Monday, March 19, 2012

Jupiter and Io

The image above depicts Jupiter and its moon, Io. The tiny red dot on the surface of Io is a volcano, while the blue above it is the volcanic emissions.  According to NASA, "The Io image, taken on March 1st 2007, is an approximately true-color composite taken by the panchromatic Long-Range Reconnaissance Imager (LORRI), with color information provided by the 0.5 µm (“blue”) and 0.9 µm (“methane”) channels of the MVIC."

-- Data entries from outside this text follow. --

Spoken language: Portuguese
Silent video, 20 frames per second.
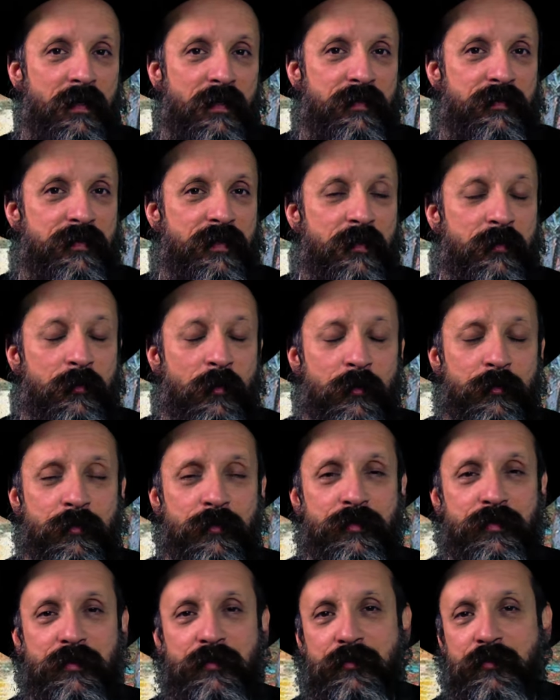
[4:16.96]
Sem o nosso
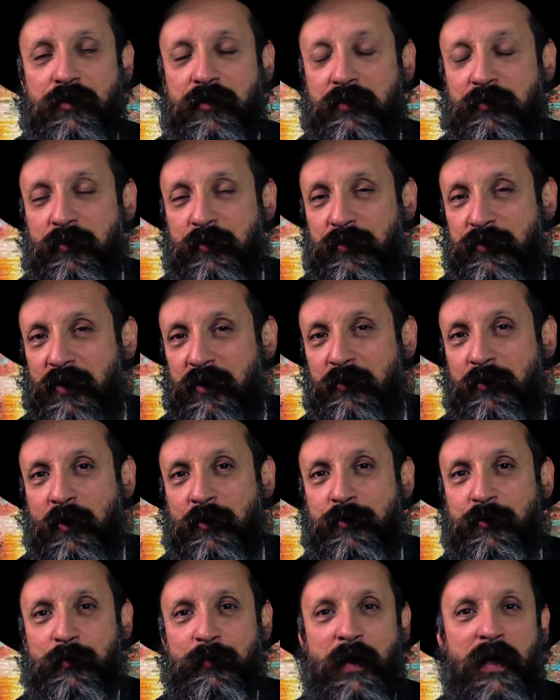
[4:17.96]
incentivo, sem o
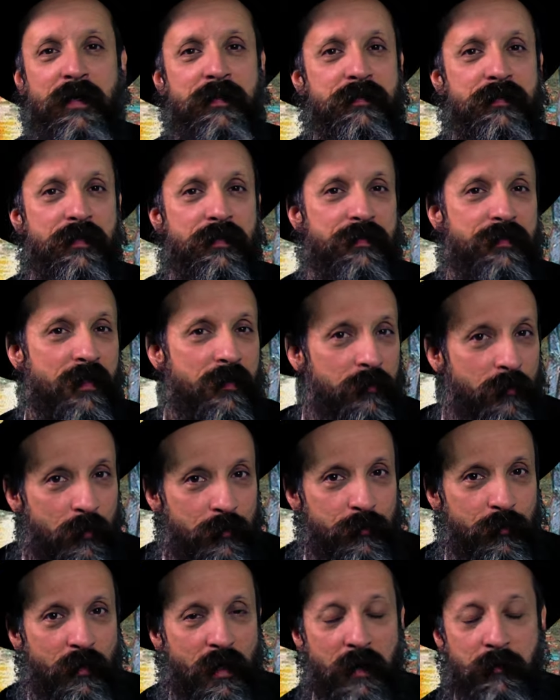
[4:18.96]
nosso mestre, sem o
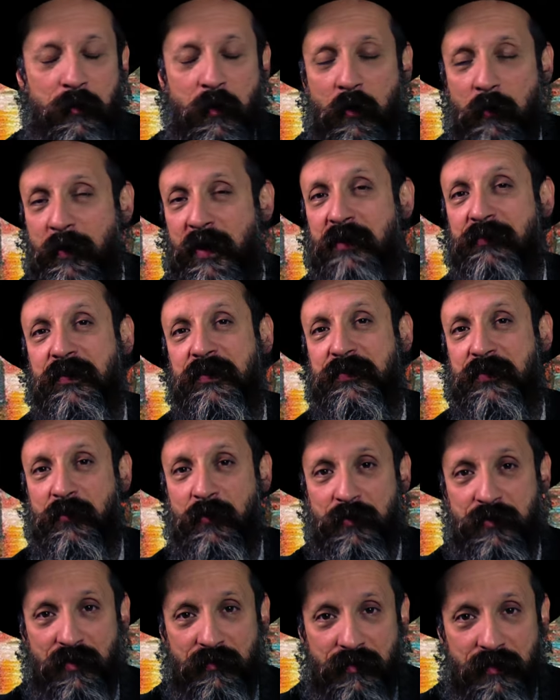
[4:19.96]
nosso Rebbe, como é que vai ser a
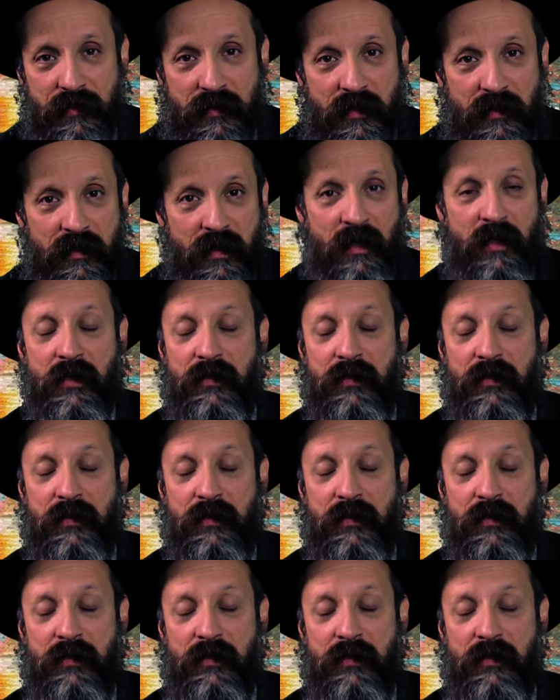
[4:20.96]
nossa vida?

Since Io 's discovery by Galileo in 1610, it has continuously been both confusing and amazing scientists. First of all, it's larger than our own moon, and is also the most volcanically active object in the solar system. Io is home to volcanoes that erupt liquid sulfur dioxide, and has a molten iron/iron sulfide core due to the immense tidal heating associated with orbiting so closely to Jupiter at roughly 350,000 km. This happens because the gravitational field of Jupiter is so powerful that it squeeze Io, and that the magma inside Io is pushed outside because of the amount of pressure it induces.

The magnetosphere of Jupiter sucks off the dust and gasses emanating from Ionian eruptions at a rate of about 1 tonne per second. It has no magnetic field of its own, but instead has a magnetosphere created by Jupiter's. This is turn induces an electrical current along the magnetic lines of force from Jupiter's north pole, through Io, and back to Jupiter's south pole, which in turn creates an auroral glow similar to Earth's aurora. It's orbit is encased in a plasma torus of high-energy radiation and ionized sulfur, sodium, oxygen, and chlorine. Io's orbit is eccentric, since Io has the moons Europa, Ganymede, and Callisto pulling it back.